10

I'm just in the process of writing a PE file parser and I've reached the point where I'd like to parse and interpret the actual code within PE files, which I'm assuming are stored as x86 opcodes.

As an example, each of the exports within a DLL point to RVAs (Relative Virtual Offsets) of where the function will be stored within memory, and I've written a function to convert these RVAs to physical file offsets.

The question is, are these really opcodes, or are they something else?

Does it depend on the compiler/linker as to how the functions are stored within the file, or are they one or two byte X86 opcodes.

As an example, the Windows 7 DLL 'BWContextHandler.dll' contains four functions that are loaded into memory, making them available within the system. The first exported function is 'DllCanUnloadNow', and it is located at offset 0x245D within the file. The first four bytes of this data are: 0xA1 0x5C 0xF1 0xF2

So are these one or two byte opcodes, or are they something else entirely?

If anyone can provide any information on how to examine these, it would be appreciated.

Thanks!

After a bit of further reading, and running the file through the demo version of IDA, I think I'm correct in saying that the first byte 0xA1, is a one byte opcode, meaning mov eax. I got that from here: http://ref.x86asm.net/geek32.html#xA1 and I'm assuming it is correct for the time being.

However, I'm a bit confused as to how the bytes following comprise the rest of the instruction. From the x86 assembler that I know, a move instruction requires two parameters, the destination and the source, so the instruction is to move (something) into the eax register, and I'm assuming that the something comes in the following bytes. However I don't know how to read that information yet :)

Tony
  • 3,587
  • 8
  • 44
  • 77
  • 2
    This related posting http://stackoverflow.com/questions/2170843/va-virtual-adress-rva-relative-virtual-address contains a lot of info that could help you. – fvu Dec 07 '12 at 13:29
  • Thanks fvu, I'll have a read! – Tony Dec 07 '12 at 13:30
  • The `.text` section can contain both code and read-only data (but mostly code). You can use a disassembler to make sure what corresponds to what. – Sedat Kapanoglu Dec 07 '12 at 13:33
  • Thanks ssg, the code I mentioned at the top is within the .text section, so it's either code or data, I'm not sure what though. Is it possible to disassemble Windows DLLs? And if so can you recommend a Windows dissasembler, I know of IDA but I also know it's not free. Thanks for the comment! – Tony Dec 07 '12 at 13:35
  • 3
    Run dumpbin.exe on your executable with the /disasm option to see how it is done. Do note that you are reinventing the wheel.

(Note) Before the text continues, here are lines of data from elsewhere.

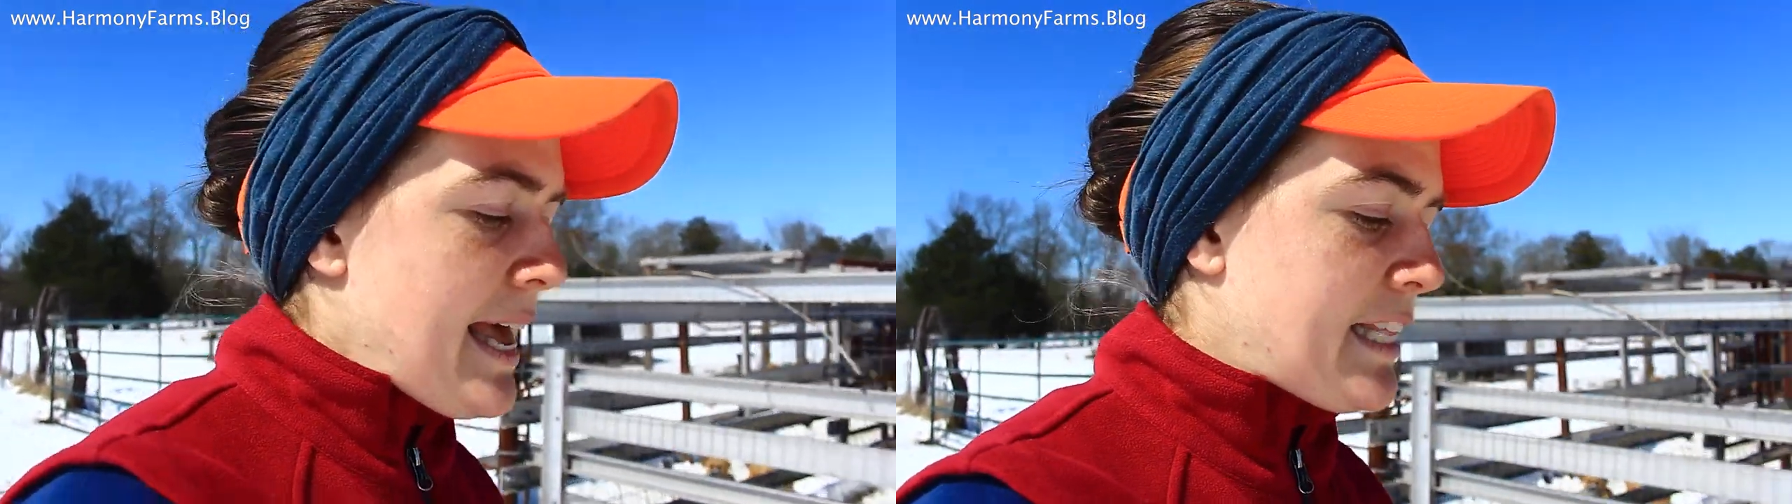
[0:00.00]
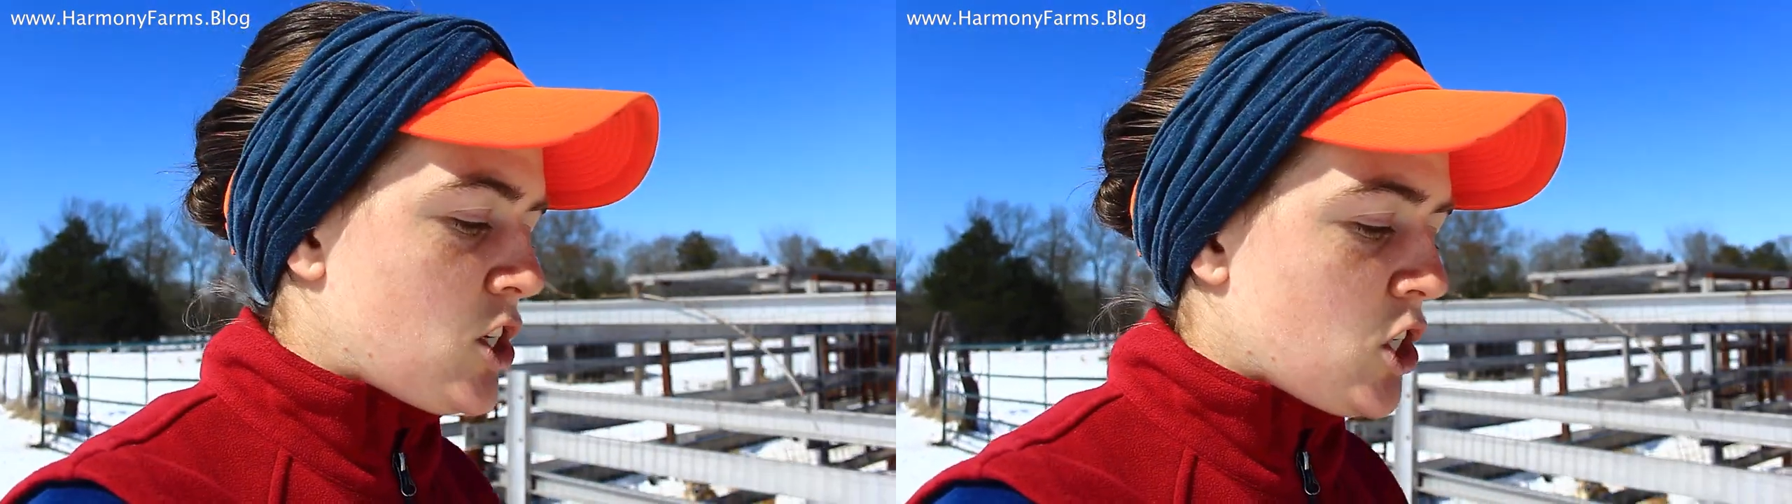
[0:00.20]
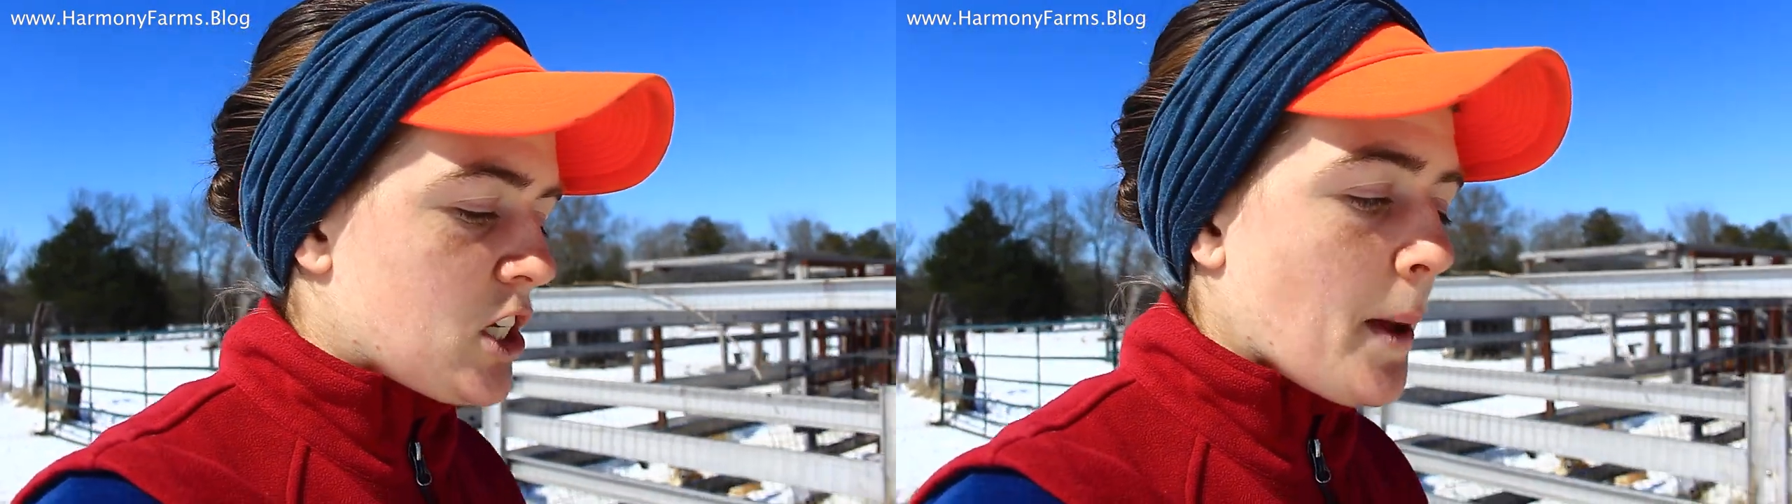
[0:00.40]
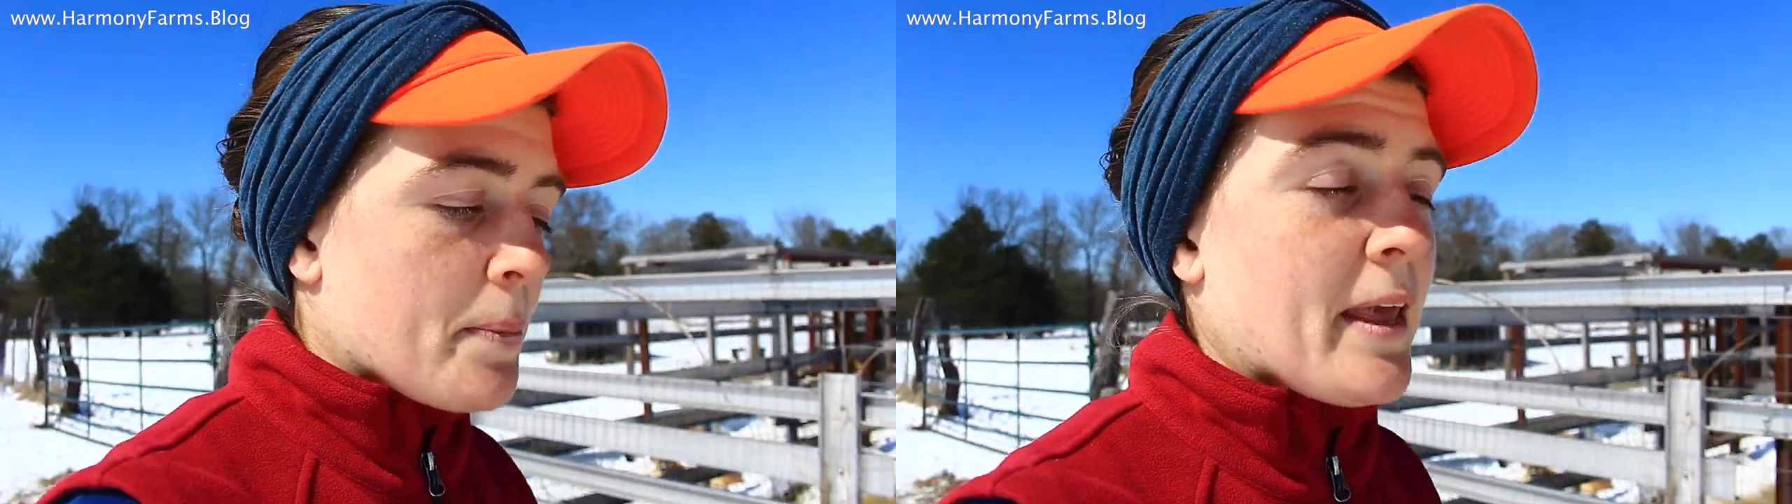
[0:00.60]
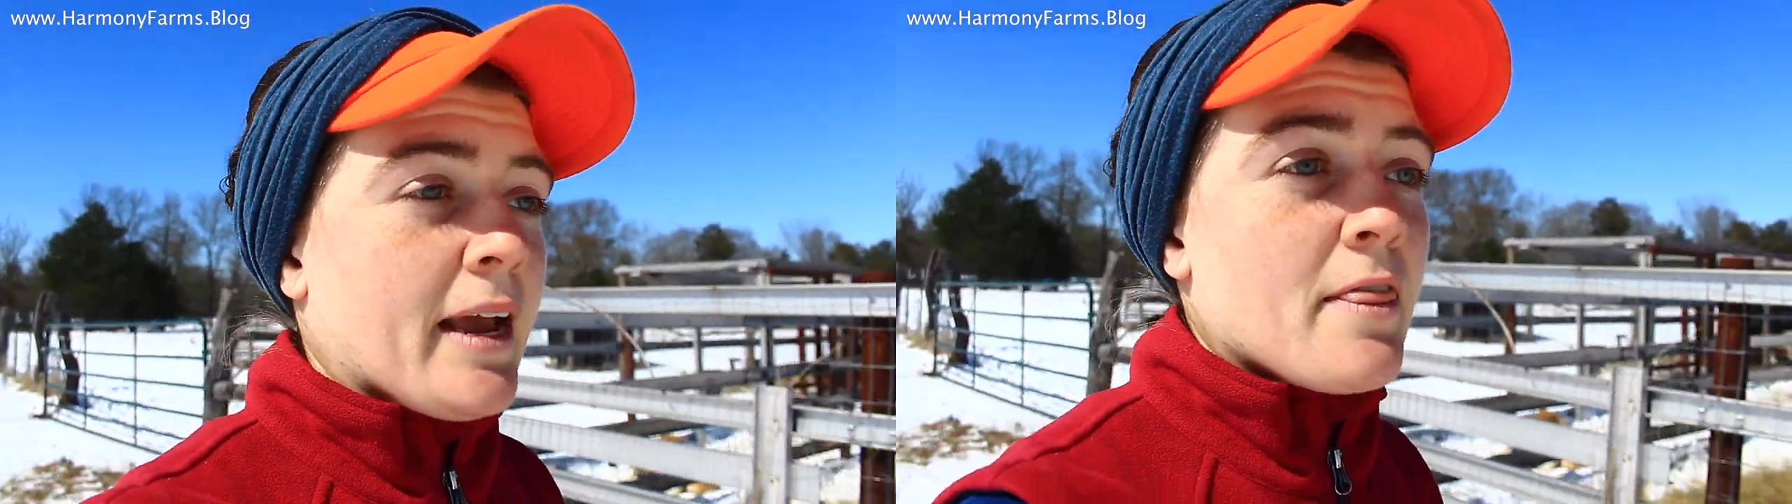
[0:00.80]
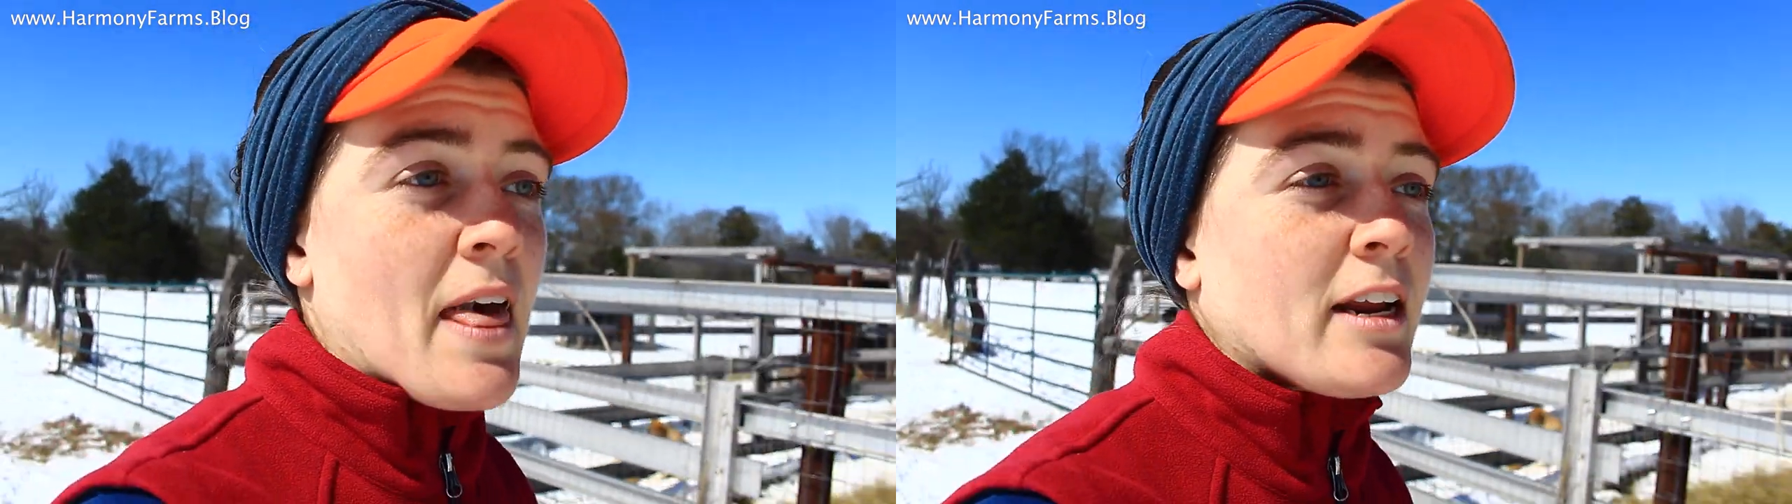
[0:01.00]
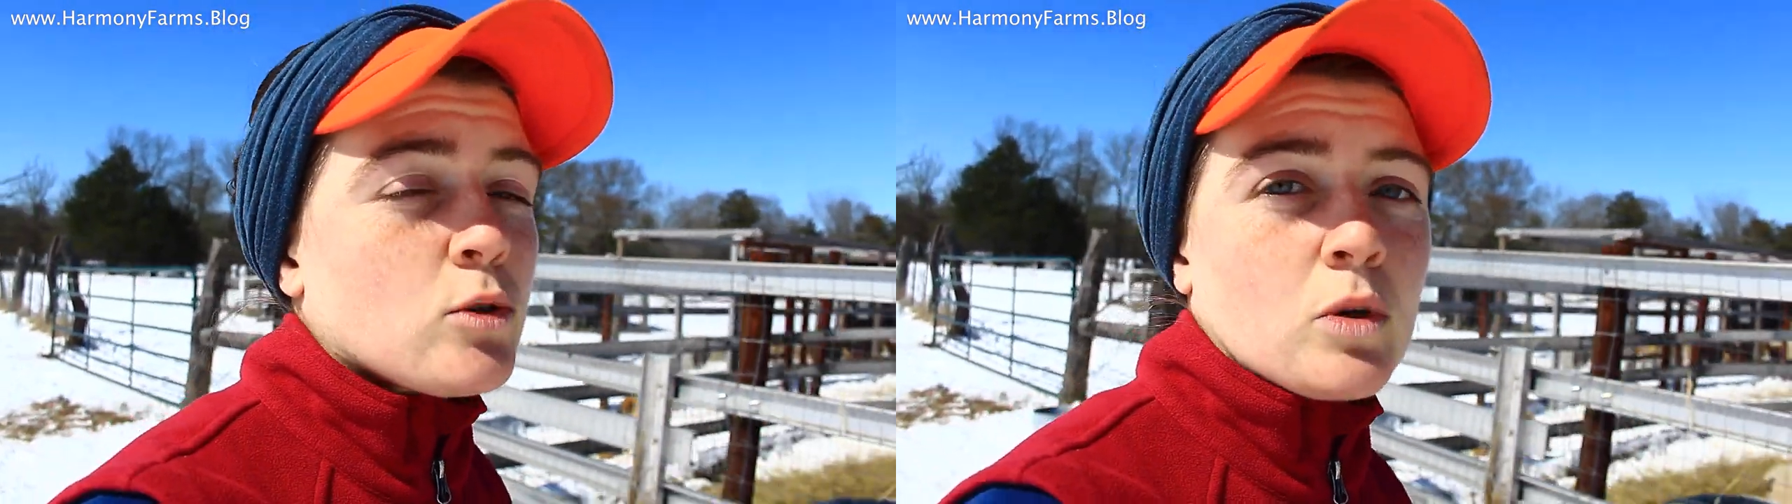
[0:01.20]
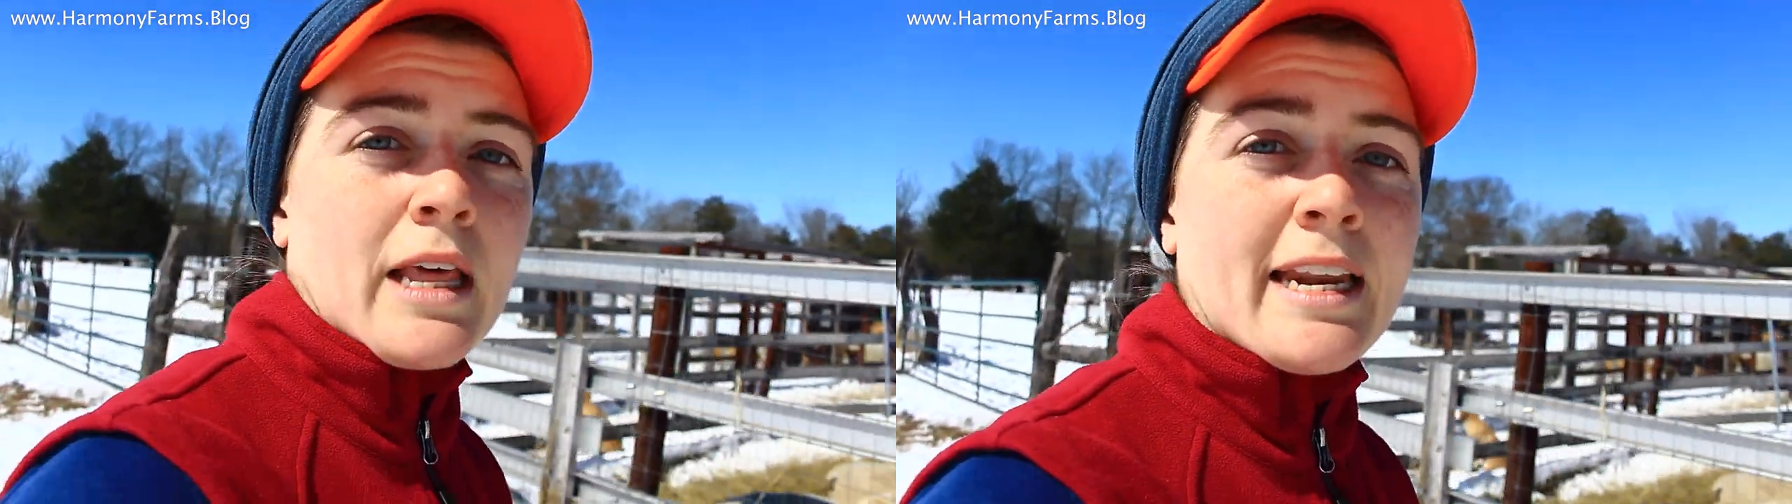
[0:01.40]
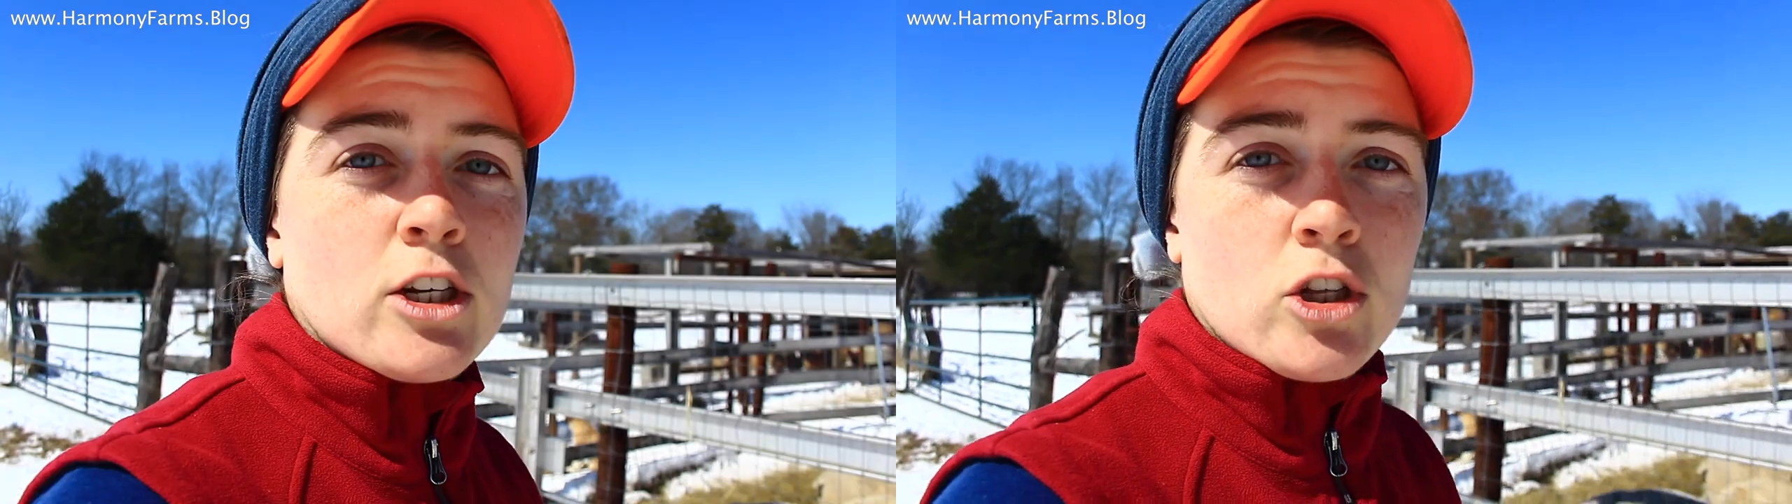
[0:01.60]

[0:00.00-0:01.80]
It's just something that is related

Always compare what dumpbin.exe tells you with what you display to ensure it isn't a square one. – Hans Passant Dec 07 '12 at 14:50
  • Thanks Hans, I know I am reinventing it to some extent, but I often find the best way for me to gain a better understanding of something is to implement some of the code myself. The PE parser I'm writing is designed to help me analyse PE files with regards to my PhD, so the more I can understand the better, thanks for your comment! – Tony Dec 07 '12 at 14:55
  • Also see the intel instruction set reference which gives all the encoding details. – Jester Dec 07 '12 at 15:48
  • It's a `mov eax, 0xXXf2f15c` where `XX` is a missing fifth byte. – szx Dec 07 '12 at 15:48
  • 2
    BTW I've just found this wonderful website: http://www.onlinedisassembler.com/odaweb/run_hex <-- much faster than running IDA for small amounts of code – szx Dec 07 '12 at 15:51

2 Answers2

7

x86 encoding is complex multi-byte encoding and you can't simply find a single line in instruction table to decode it as it was in RISC (MIPS/SPARC/DLX). There can be even 16-byte encodings of one instruction: 1-3 byte opcode + several prefixes (including multibyte VEX) + several fields to encode immediate or memory address, offset, scaling (imm, ModR/M and SIB; moffs). And there are sometimes tens opcodes for single mnemonic. And more, for several cases there are two encoding possible of the same asm line ("inc eax" = 0x40 and = 0xff 0xc0).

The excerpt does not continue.